Experiences of Patients with Common Mental Disorders concerning Team-based Primary Care and a Person-Centered Dialogue Meeting: an Intervention to promote return to work

Ausra Saxvik, Karin Törnbom

Keywords: Common mental disorders, rehabilitation, collaboration, qualitative study, person-centered dialogue meeting, return to work.

Common mental disorders in combination with work-related stress are widespread in the western world, not least in Sweden. Various interactive factors, primarily work-related, have impact on the return to work process, for example; a supportive communicative function between the person on sick leave and the employer may facilitate this process. The aim was to investigate experiences of being part of a collaborative care model including a person-centered dialogue meeting with the employer and with a rehabilitation coordinator as the moderator.

Research questions:
The aim of this study was to explore experiences of persons with common mental disorders who participated in the Co-Work-Care model with a person-centered dialogue meeting and a rehabilitation coordinator as the moderator.

A qualitative design based on individual interviews with 13 persons diagnosed with common mental disorders who participated in an extensive collaborative care model, called the Co-Work-Care model.

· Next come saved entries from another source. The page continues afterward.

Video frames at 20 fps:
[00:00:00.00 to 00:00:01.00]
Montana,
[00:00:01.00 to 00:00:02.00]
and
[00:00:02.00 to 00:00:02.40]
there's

Persons were recruited as a heterogeneous sample with respect to age, gender, work background, and time since the intervention. All interviews were analyzed with Systematic Text Condensation by Malterud.

Five codes synthesized the results: 1) A feeling of being taken care of, 2) Collaboration within the group was perceived as supportive, 3) An active and sensitive listener, 4) Structure and planning in the dialogue meeting, 5) The person-centered dialogue meeting was supportive and provided increased understanding.

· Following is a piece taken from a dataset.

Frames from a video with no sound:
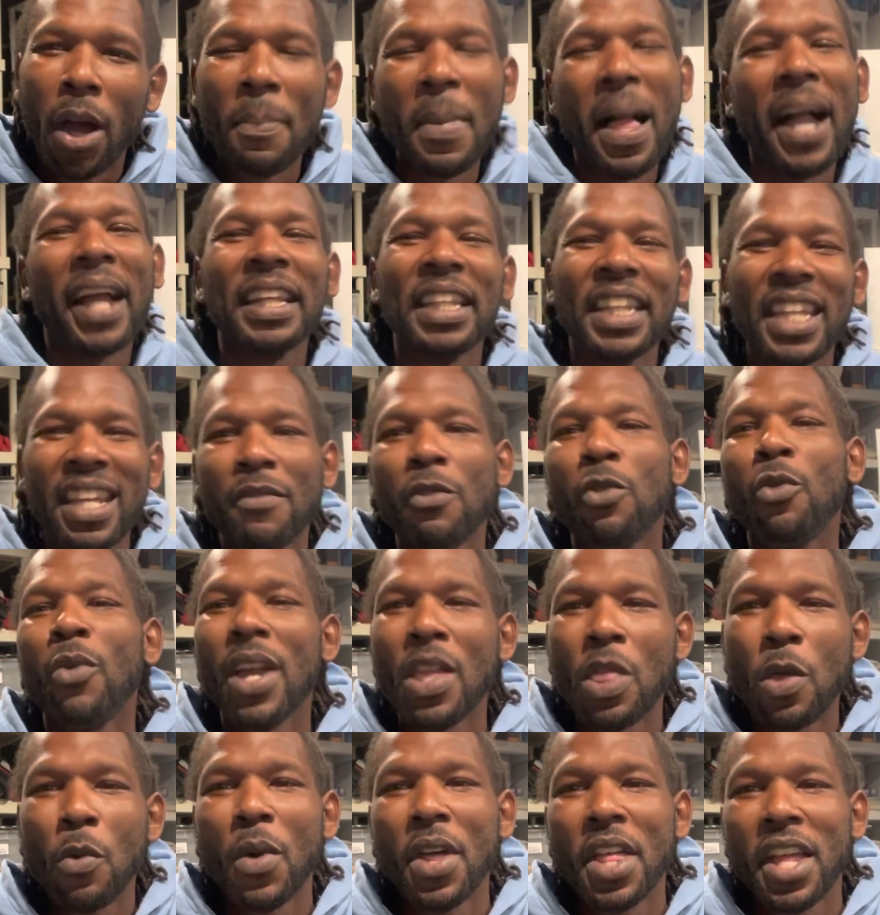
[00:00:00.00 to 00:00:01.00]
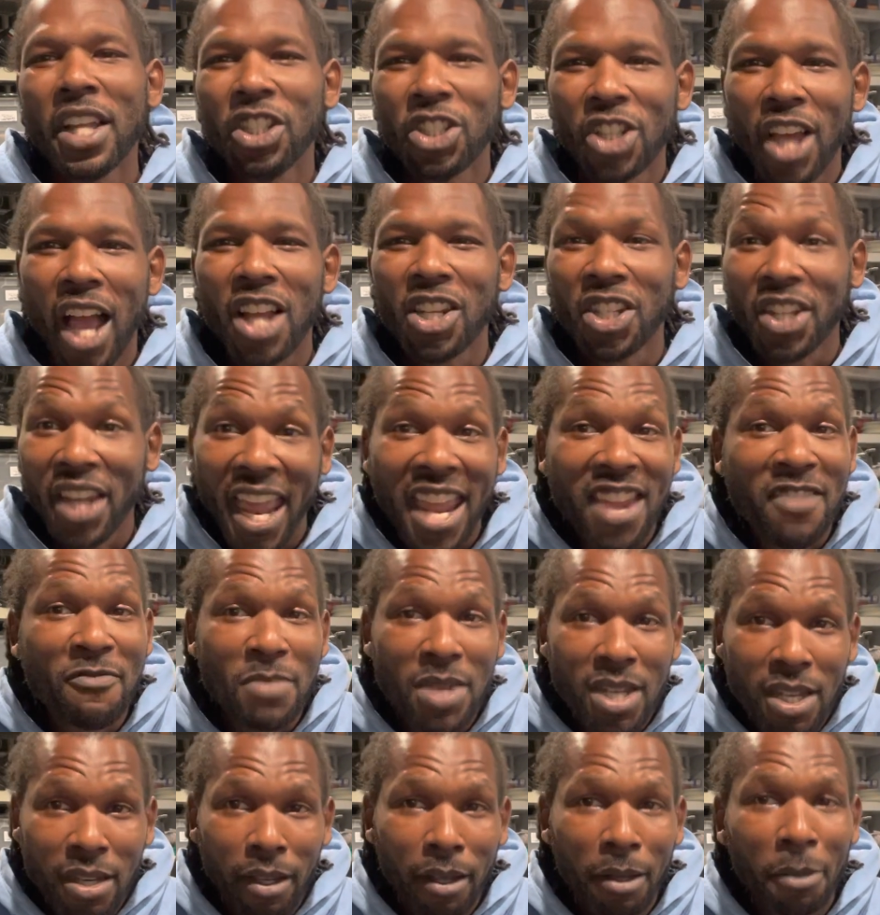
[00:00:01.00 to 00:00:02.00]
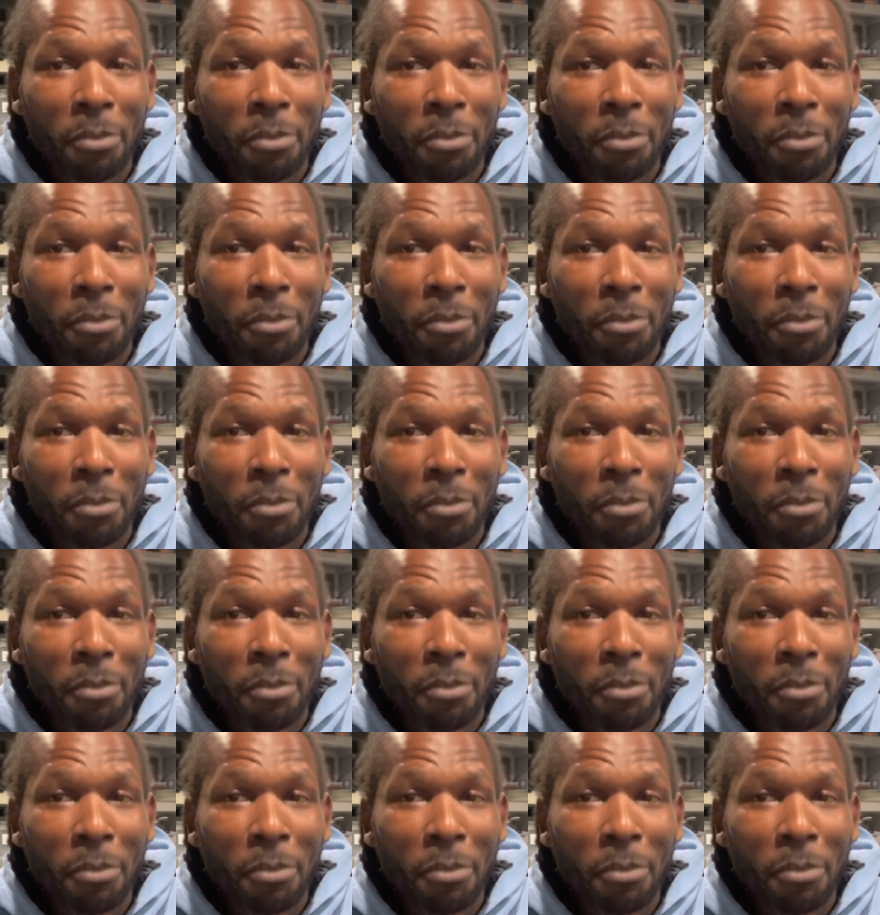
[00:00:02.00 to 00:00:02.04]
I'm not going to give away the one that Josh gave me,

Participants experienced the close collaborative contact with the care manager and the rehabilitation coordinator as highly valuable for their rehabilitation process. Participants valued a well-structured dialogue meeting that included initial planning and a thorough communication involving the patient, the employer, and coordinator. Further, participants appreciated having an active role during the meeting, also empowering the return to work process.

Points for discussion:
Do you have a rehabilitation coordinator in your Primary Care Center?

What kind of models do you use to increase the quality of care for patients with common mental disorders?

How does Collaborative Care work in your country? With or without care manager function?